Bundesgerichtshof
Beschl. v. 28.01.2003, Az.: 3 StR 373/02
Besonders schwere Vergewaltigung wegen Bedrohung mit einem gefährlichen Werkzeug; Teppichmesser als gefährliches Werkzeug; Rechtliche Bezeichnung der Straftat durch Kennzeichnung der Qualifikation in der Urteilsformel
Bibliographie
- Gericht
- BGH
- Datum
- 28.01.2003
- Aktenzeichen
- 3 StR 373/02
- Entscheidungsform
- Beschluss
- Referenz
- WKRS 2003, 14280
- Entscheidungsname
- [keine Angabe]
- ECLI
- [keine Angabe]
Verfahrensgang
- vorgehend
- LG Lübeck vom 22.05.2002
Rechtsgrundlagen
Fundstelle
- NStZ-RR 2004, 35 (Urteilsbesprechung von Ri Jörg-Peter Becker)
Tenor:
- 1.
Die Revision des Angeklagten gegen das Urteil des Landgerichts Lübeck vom 22. Mai 2002 wird verworfen; jedoch wird der Schuldspruch dahin geändert, daß der Angeklagte der besonders schweren Vergewaltigung schuldig ist.
- 2.
Der Beschwerdeführer hat die Kosten des Rechtsmittels zu tragen.
Gründe
Die revisionsgerichtliche Nachprüfung hat keinen Rechtsfehler zum Nachteil des Angeklagten ergeben. Das Landgericht hat allerdings zu Unrecht § 177 Abs. 3 Nr. 1 StGB angewandt, obwohl der Angeklagte das Opfer zur Erzwingung des Geschlechtsverkehrs mit einem (Teppich-)Messer bedroht, damit ein gefährliches Werkzeug als Drohmittel verwendet und die Qualifikation des § 177 Abs. 4 Nr. 1 StGB verwirklicht hat.
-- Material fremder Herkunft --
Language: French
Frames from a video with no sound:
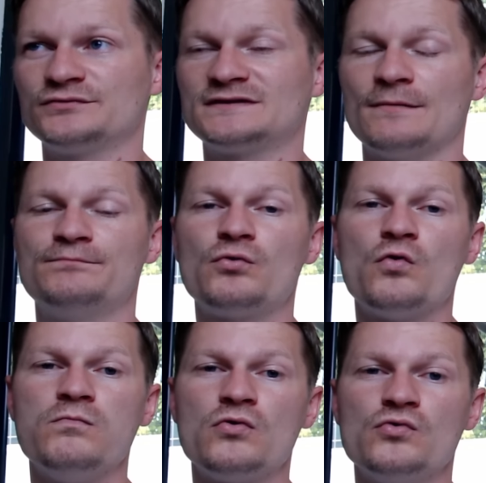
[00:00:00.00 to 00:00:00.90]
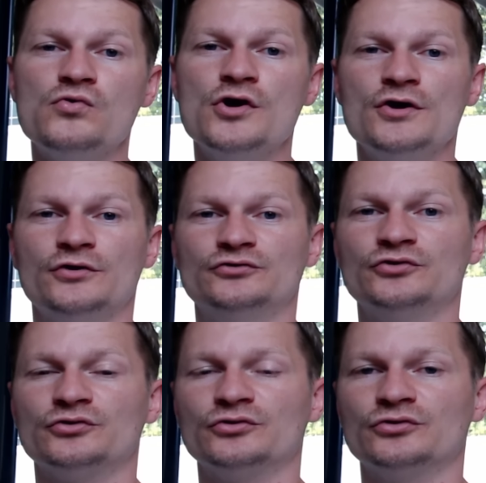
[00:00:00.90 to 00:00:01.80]
puisqu'il y a beaucoup, beaucoup
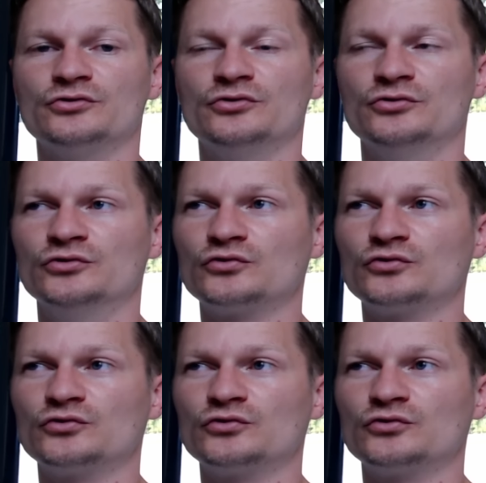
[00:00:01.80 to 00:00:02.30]
de,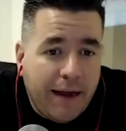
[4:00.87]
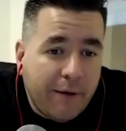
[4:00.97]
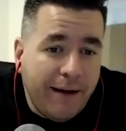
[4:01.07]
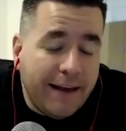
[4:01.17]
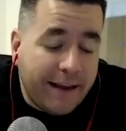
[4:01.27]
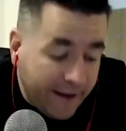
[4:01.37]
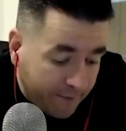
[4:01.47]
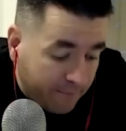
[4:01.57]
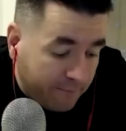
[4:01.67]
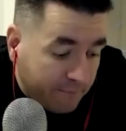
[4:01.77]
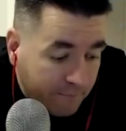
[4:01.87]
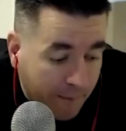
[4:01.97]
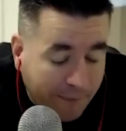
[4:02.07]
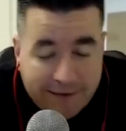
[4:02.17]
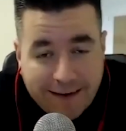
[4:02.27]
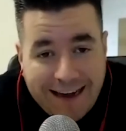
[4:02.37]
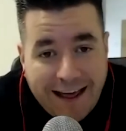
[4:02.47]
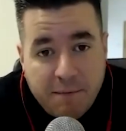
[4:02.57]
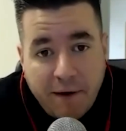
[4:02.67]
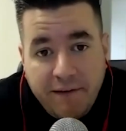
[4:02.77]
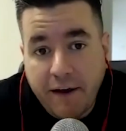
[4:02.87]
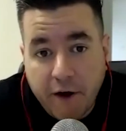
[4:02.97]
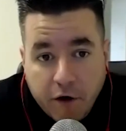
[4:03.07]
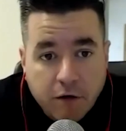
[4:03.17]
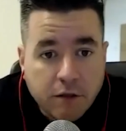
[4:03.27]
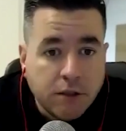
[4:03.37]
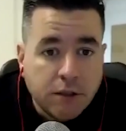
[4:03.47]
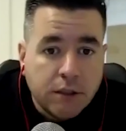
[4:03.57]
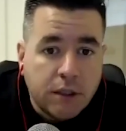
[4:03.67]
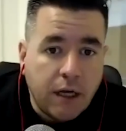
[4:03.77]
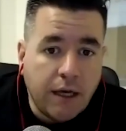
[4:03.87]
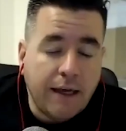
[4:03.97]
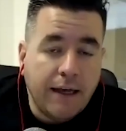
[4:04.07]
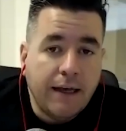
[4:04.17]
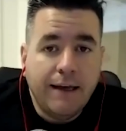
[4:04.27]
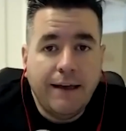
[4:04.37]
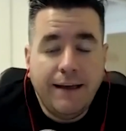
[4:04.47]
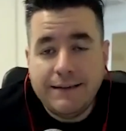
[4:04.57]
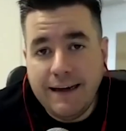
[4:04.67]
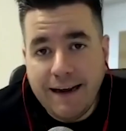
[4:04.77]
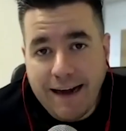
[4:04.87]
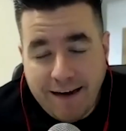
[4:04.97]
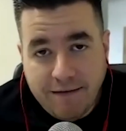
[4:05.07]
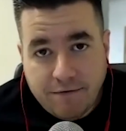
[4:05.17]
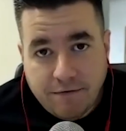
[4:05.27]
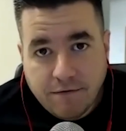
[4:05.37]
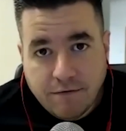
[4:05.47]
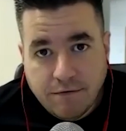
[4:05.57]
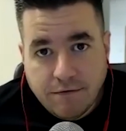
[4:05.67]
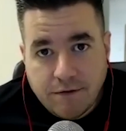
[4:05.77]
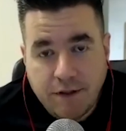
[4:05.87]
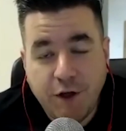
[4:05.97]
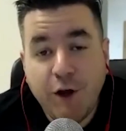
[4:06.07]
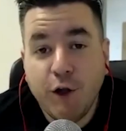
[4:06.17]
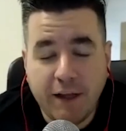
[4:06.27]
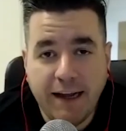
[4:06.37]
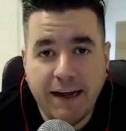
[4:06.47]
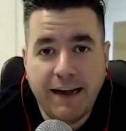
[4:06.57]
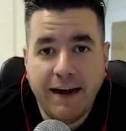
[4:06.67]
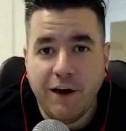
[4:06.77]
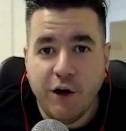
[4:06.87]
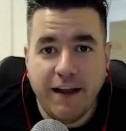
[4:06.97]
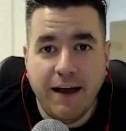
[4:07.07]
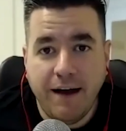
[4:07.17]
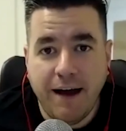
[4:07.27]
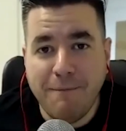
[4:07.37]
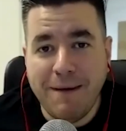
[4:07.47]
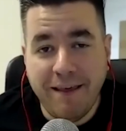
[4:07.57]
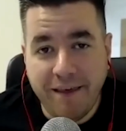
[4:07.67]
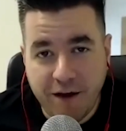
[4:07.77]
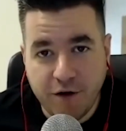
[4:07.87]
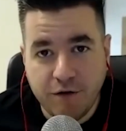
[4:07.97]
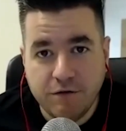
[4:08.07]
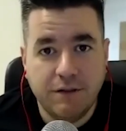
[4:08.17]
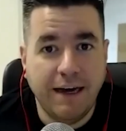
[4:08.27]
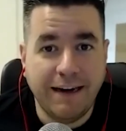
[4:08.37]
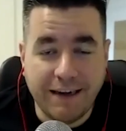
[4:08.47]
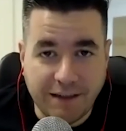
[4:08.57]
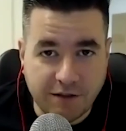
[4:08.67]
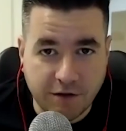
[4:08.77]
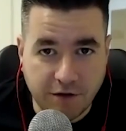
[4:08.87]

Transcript: a, elegir, me parece que nadie me va a decir que no. Eh, y es el gran, Dios lo tenga en la gloria, Amadeo Carrizo.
Der Senat hat den geänderten Schuldspruch dahin gefaßt, daß der Angeklagte der besonders schweren Vergewaltigung schuldig ist, da die von § 260 Abs. 4 Satz 1 StPO geforderte. Auf diese Weise kommt der eigene und gegenüber § 177 Abs. 1 und 2 StGB erhöhte Unrechtsgehalt der Qualifikationstatbestände des § 177 Abs. 3 (schwere Vergewaltigung) und des § 177 Abs. 4 StGB (besonders schwere Vergewaltigung) im Urteilstenor prägnant und allgemein verständlich zum Ausdruck (vgl. BGHR StPO § 260 Abs. 4 Satz 1 Urteilsformel 3; ebenso Meyer-Goßner, StPO 46. Aufl. § 260 Rdn. 24; Engelhardt in KK StPO 4. Aufl. § 260 Rdn. 30; Gollwitzer in Löwe-Rosenberg, StPO 25. Aufl. § 260 Rdn. 61; Granderath MDR 1984, 988). Daß eine gesetzliche Überschrift für die Qualifikationstatbestände fehlt, steht der gebotenen rechtlichen Bezeichnung in der Urteilsformel nicht entgegen (vgl. Engelhardt aaO Rdn. 29; Meyer-Goßner aaO Rdn. 23).